Ты срываешь крышку люка. Струя воздуха вытягивает тебя, как личинку, из кабины. Дергаешь за кольцо парашюта, и снежно-белый купол раскрывается в выси. А летчик ведет самолет на посадку с неубранным правым колесом. "Это же сумасшествие! – заколотилось сердце. – Верная гибель".
А потом он сказал тебе: "Судьба". Хотел сесть на "живот", а правое шасси не убирается, левое – не выходит. Но вдруг, к великому счастью, при ударе правым колесом о посадочную полосу неожиданно выскочила левая "нога" и крепко встала на замок. Судьба".
– Надолго же ты исчез, – приветствовал Сергей появившегося в палате штурмана. – Долго мурыжил тебя терапевт. И какие симптомы?
– Симптомы выздоравливающего, – отшутился Грималовский.

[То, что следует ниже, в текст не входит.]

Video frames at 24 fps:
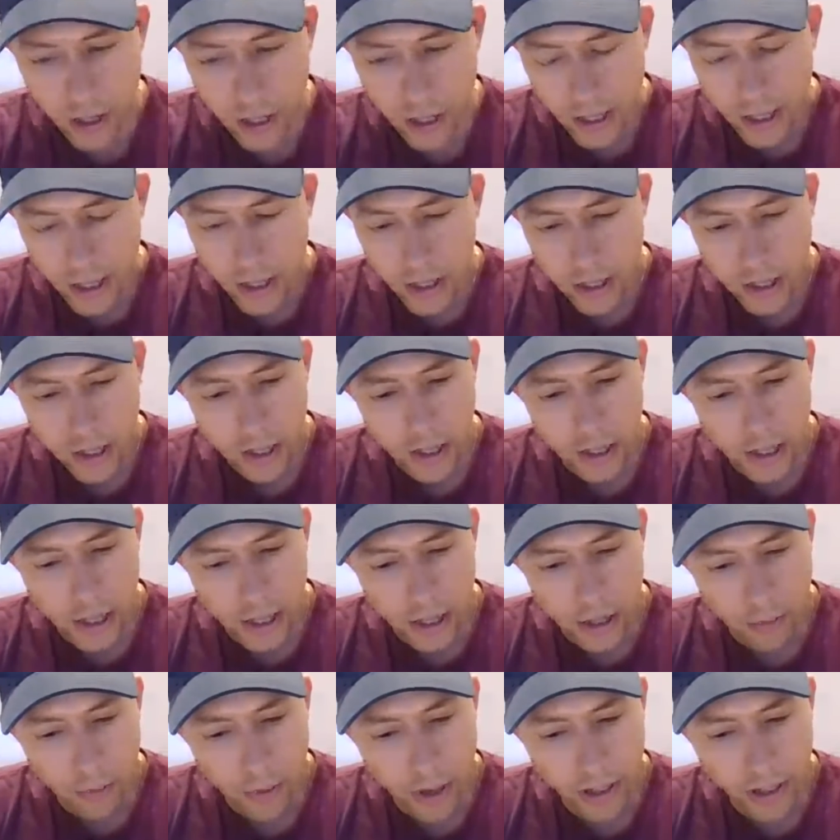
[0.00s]

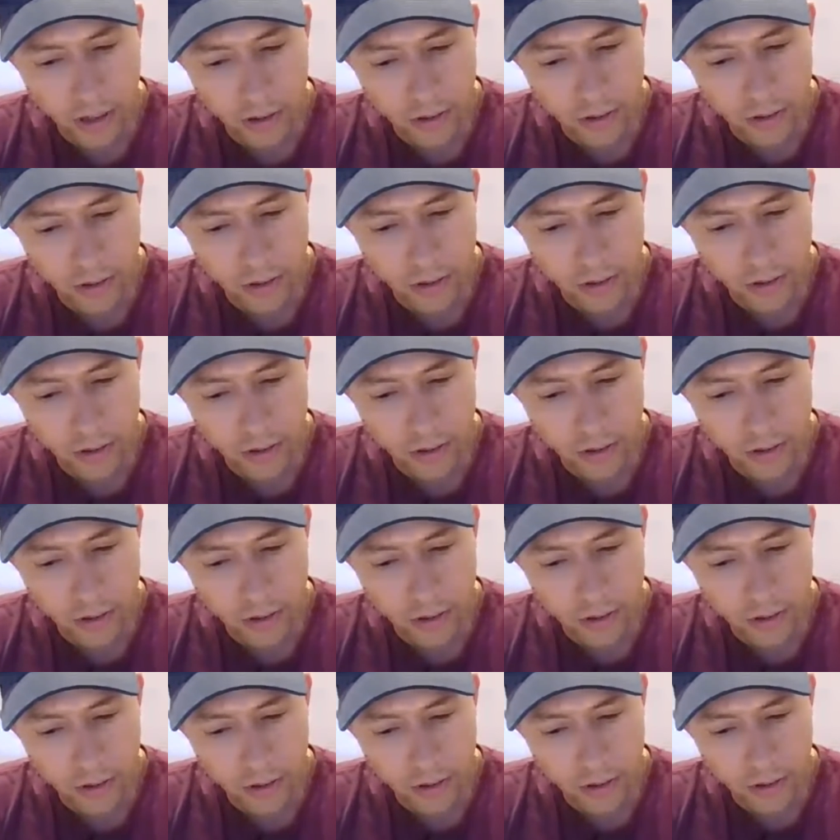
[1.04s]
Regular dev
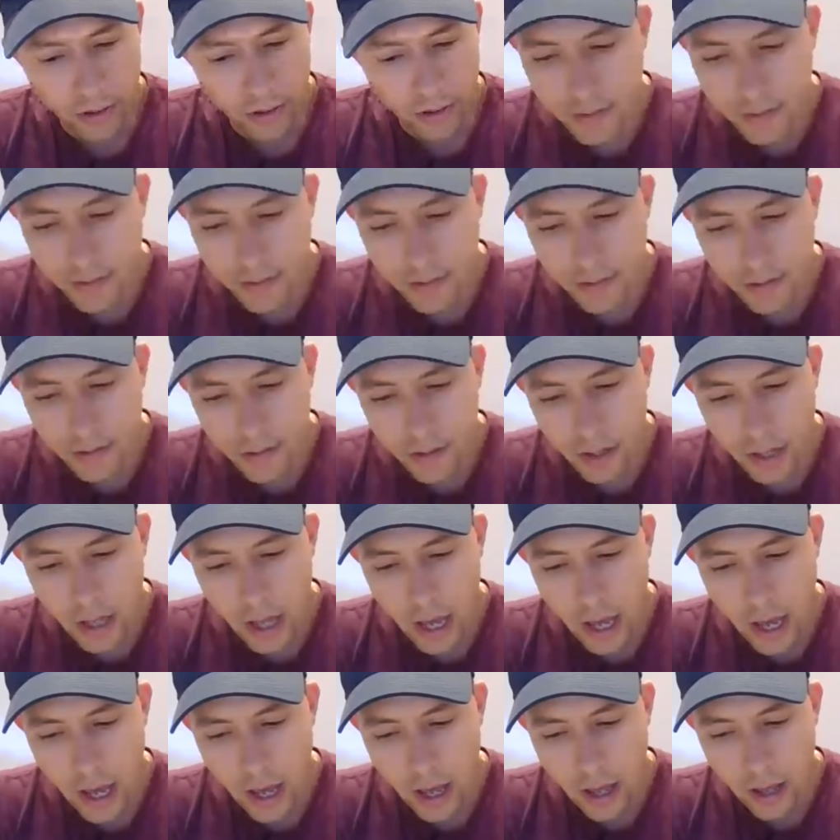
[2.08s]
communities and
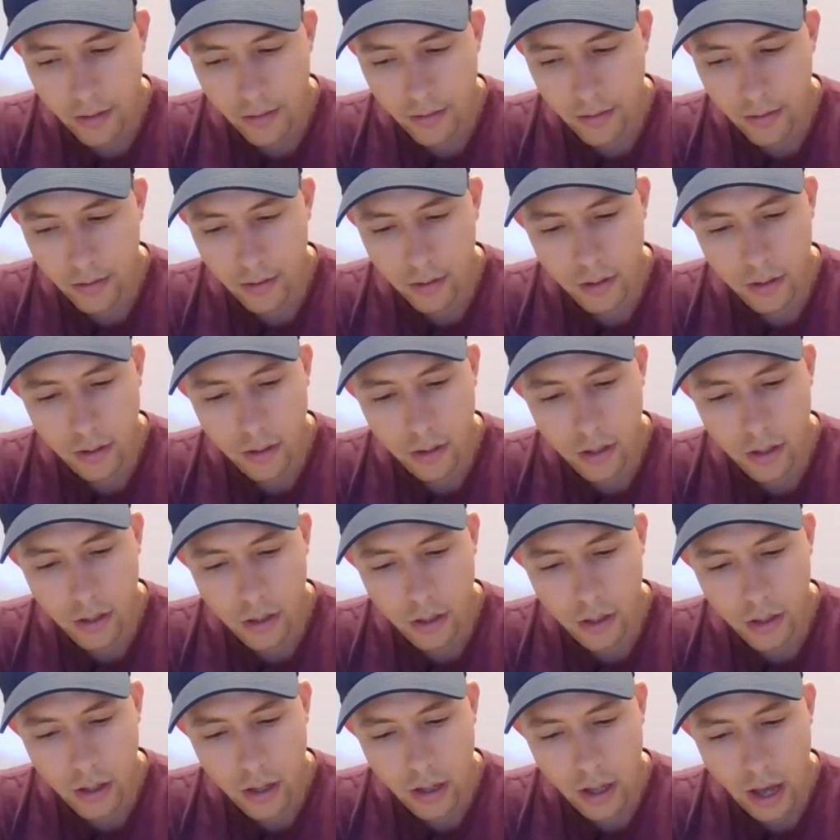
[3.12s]
how
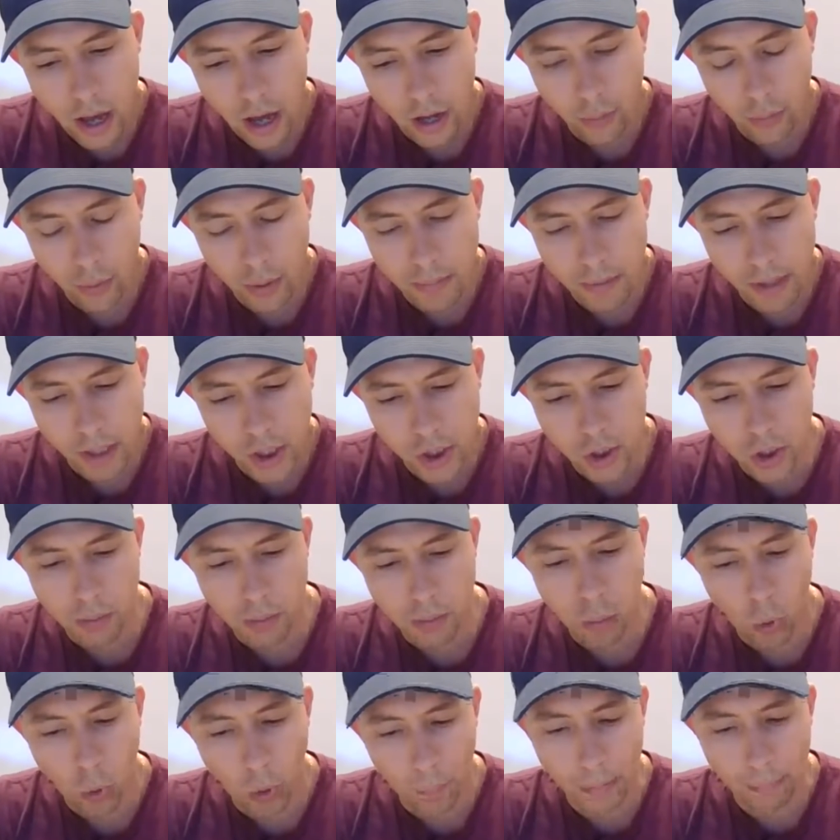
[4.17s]
do we make sure more people
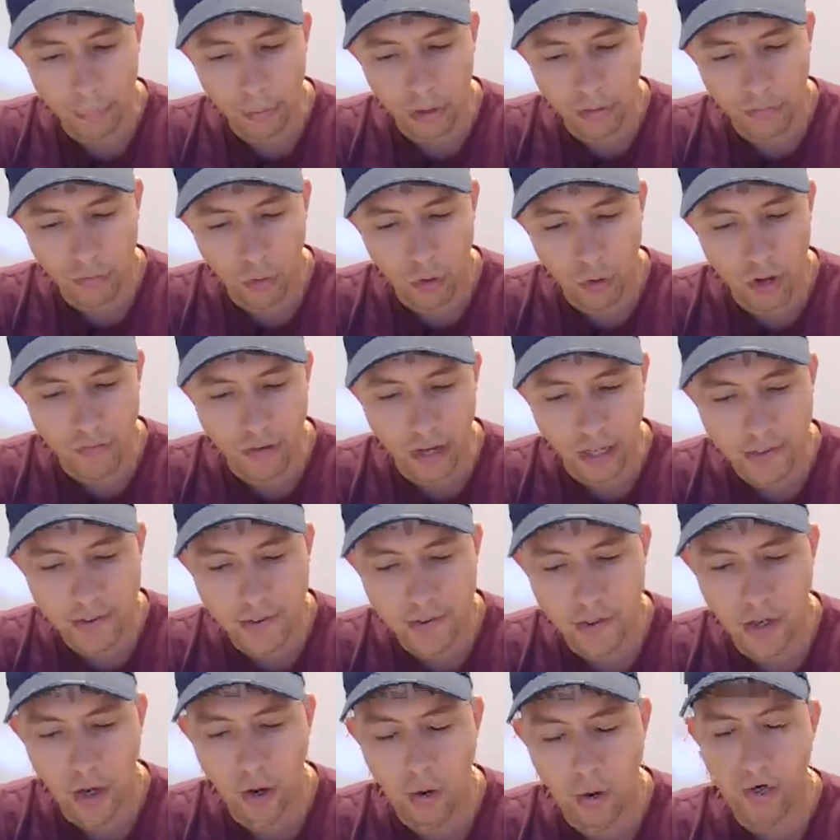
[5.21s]
have heard of us? So
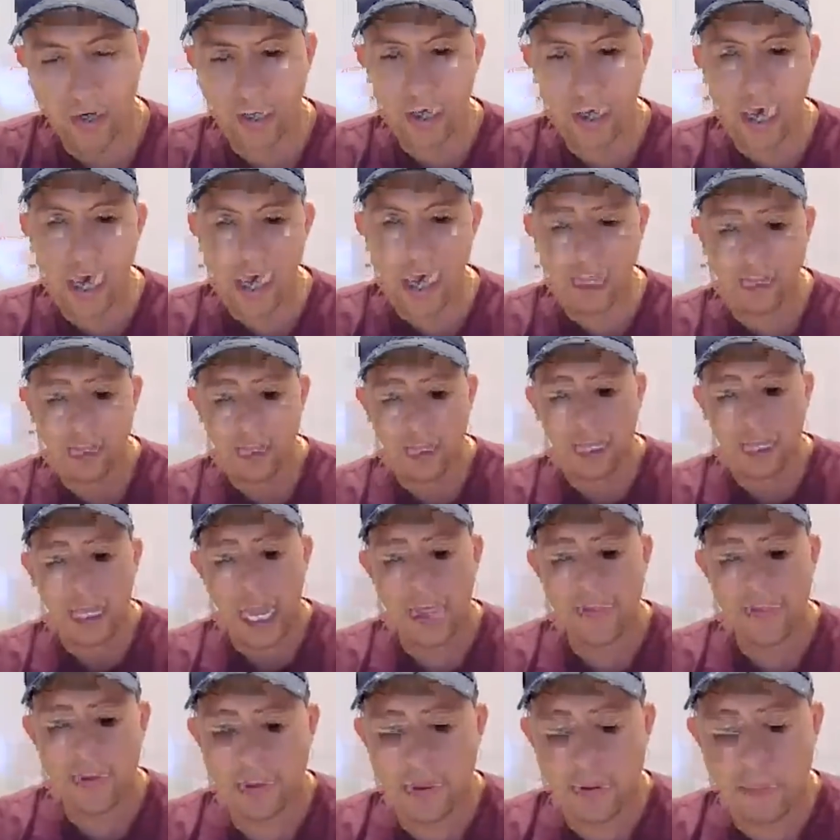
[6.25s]
again, I think the
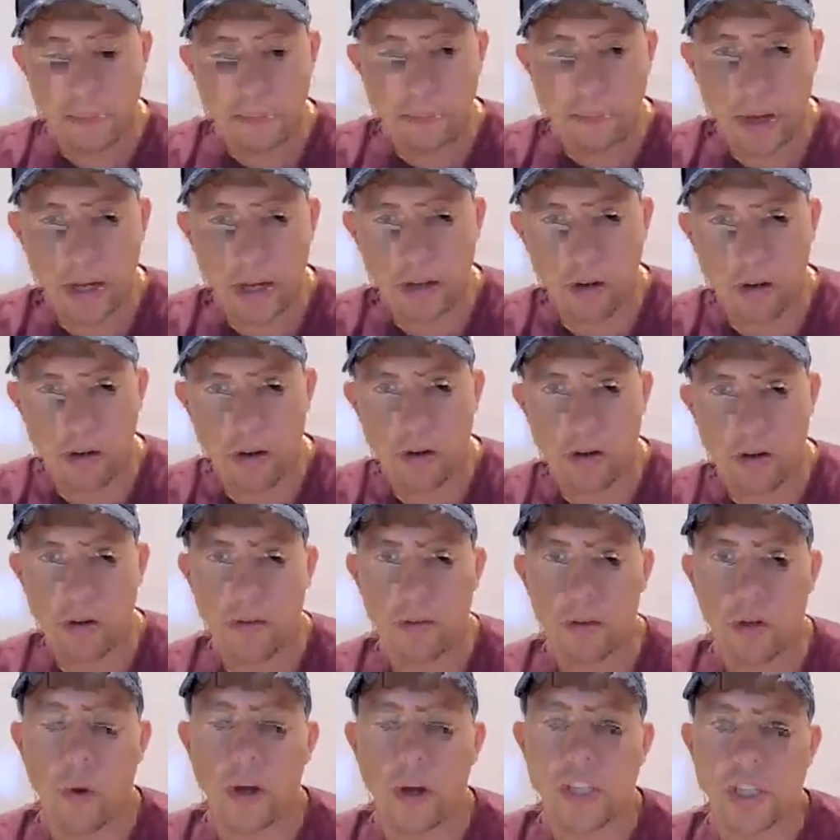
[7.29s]
bigger
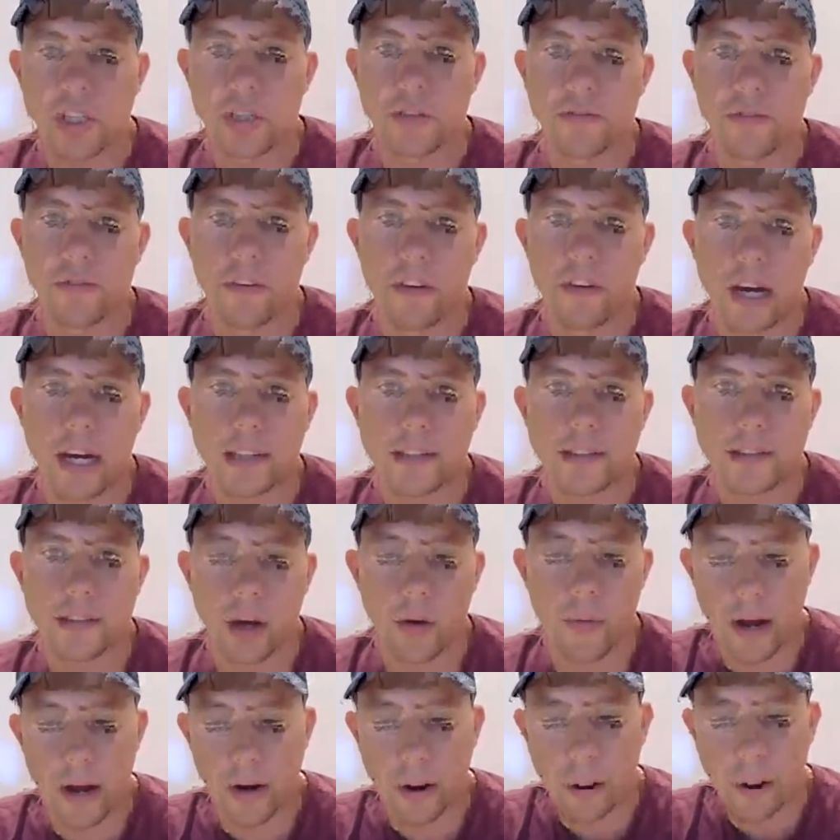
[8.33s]
question for us around
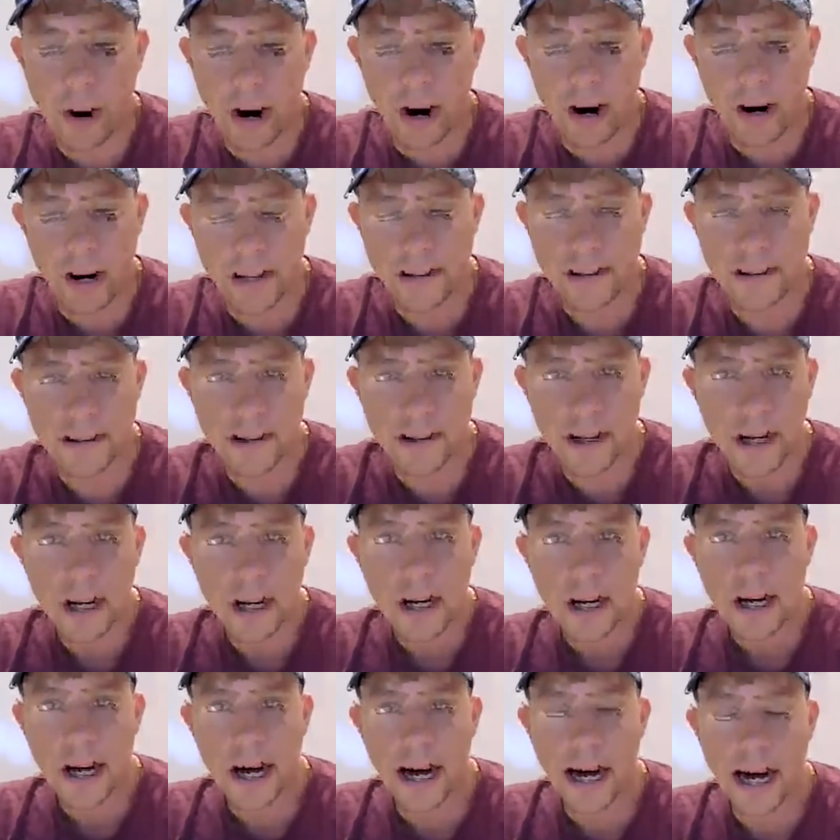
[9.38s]
awareness,
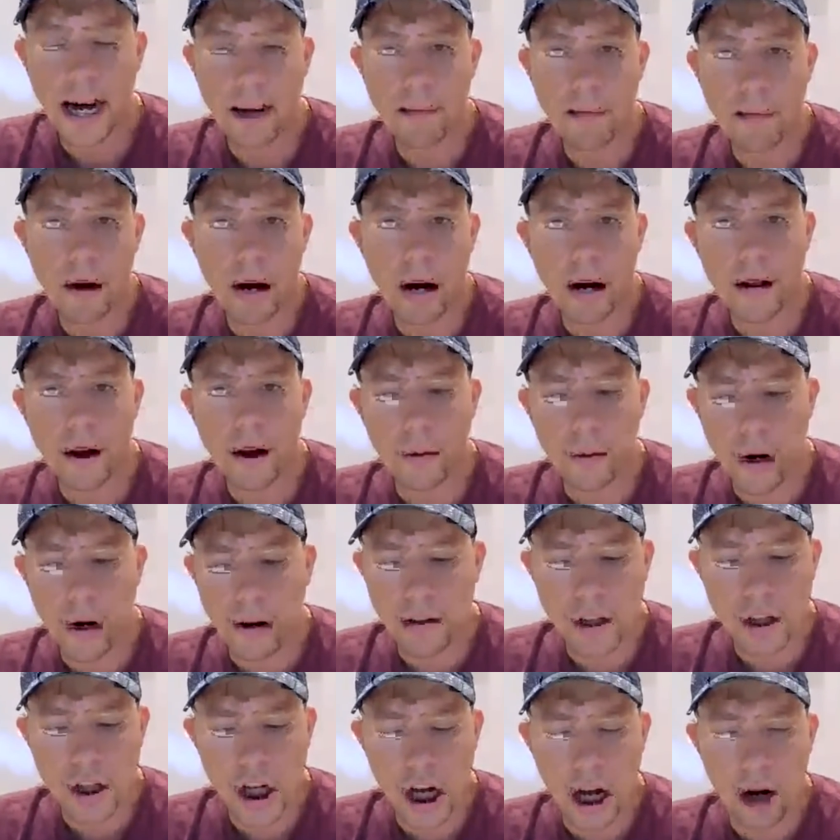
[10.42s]
I think we have a
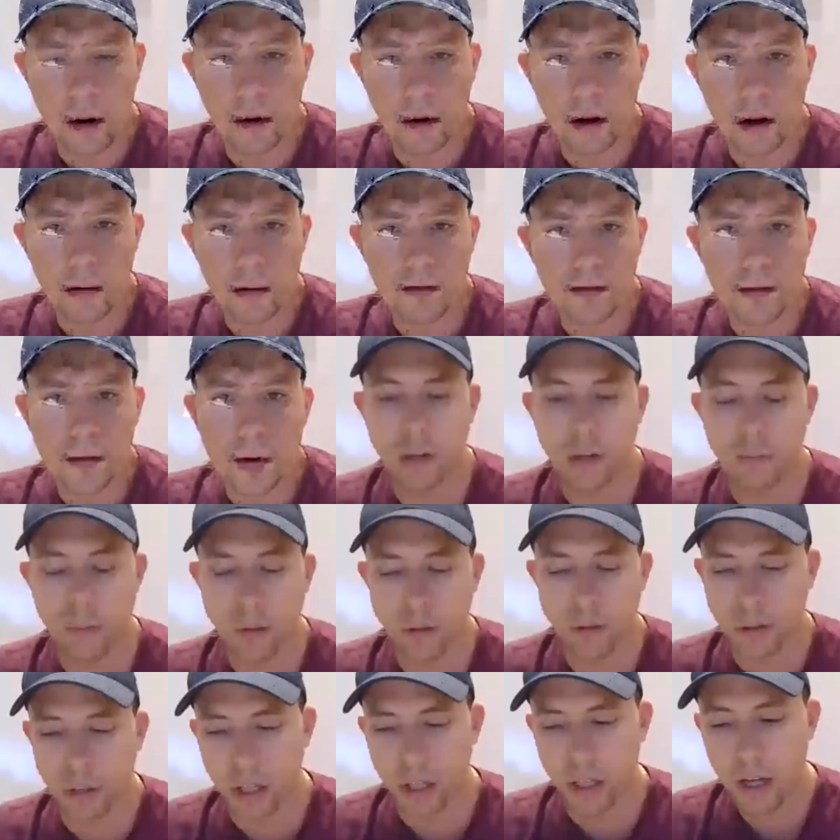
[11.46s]
general,
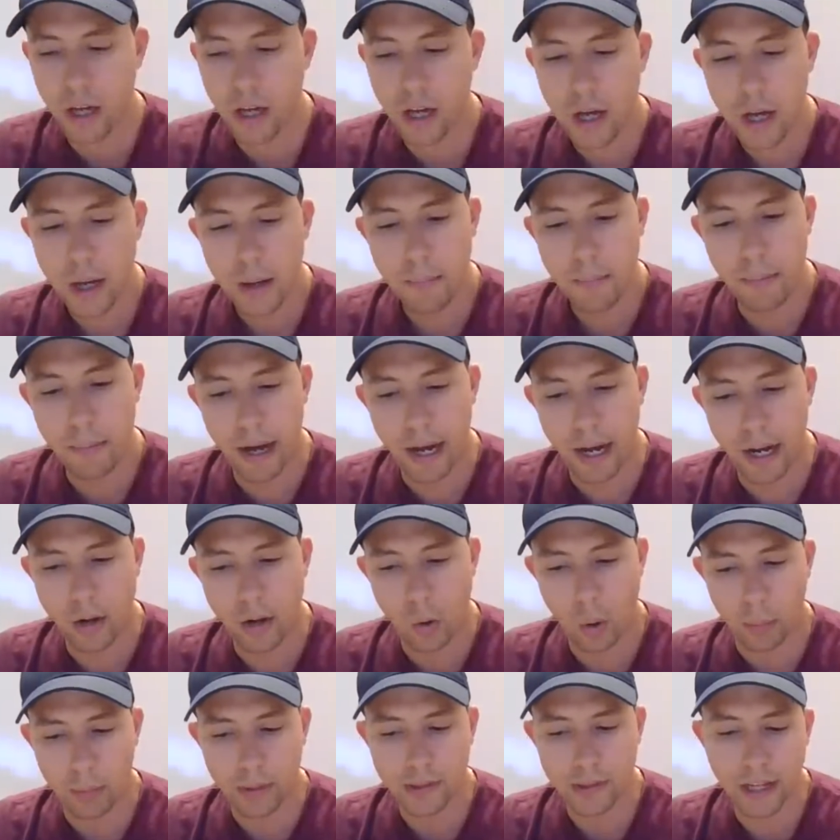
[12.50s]
community by
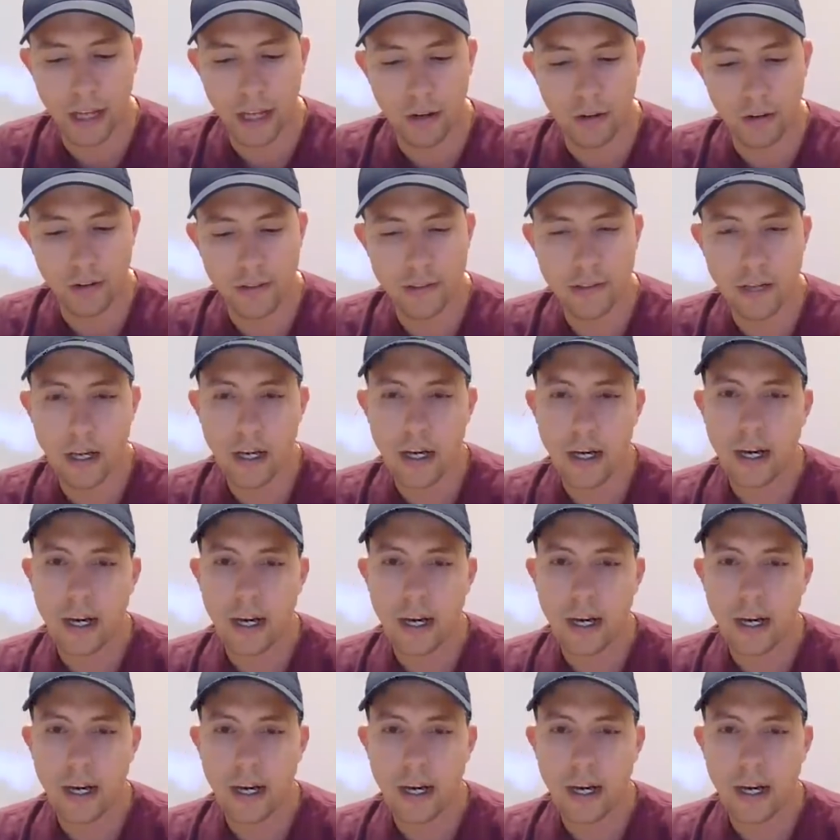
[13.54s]
normal standards.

– Уже остришь? Знать, на поверку дела твои хороши. А впрочем, ничего в том удивительного и нет: кровь-то какую тебе перелили…
Моряк поманил Грималовского пальцем к себе:
– Сегодня в Москве салют. Надо бы отметить такое событие. Раздобыть бы спирту… Ну хоть с наперсток, для видимости! Праздник все-таки.
Это было 5 августа 1943 года…
Два старинных русских города – Орёл и Белгород – были освобождены от оккупантов. В ознаменование этой победы Москва салютовала войскам Западного, Брянского, Центрального, Воронежского и Степного фронтов. Это был первый в истории Великой Отечественной войны победный салют. И отзвуки залпов ста двадцати орудий разлетелись во все уголки земли: к ним прислушивались американские фермеры, английские докеры, бойцы французского Сопротивления.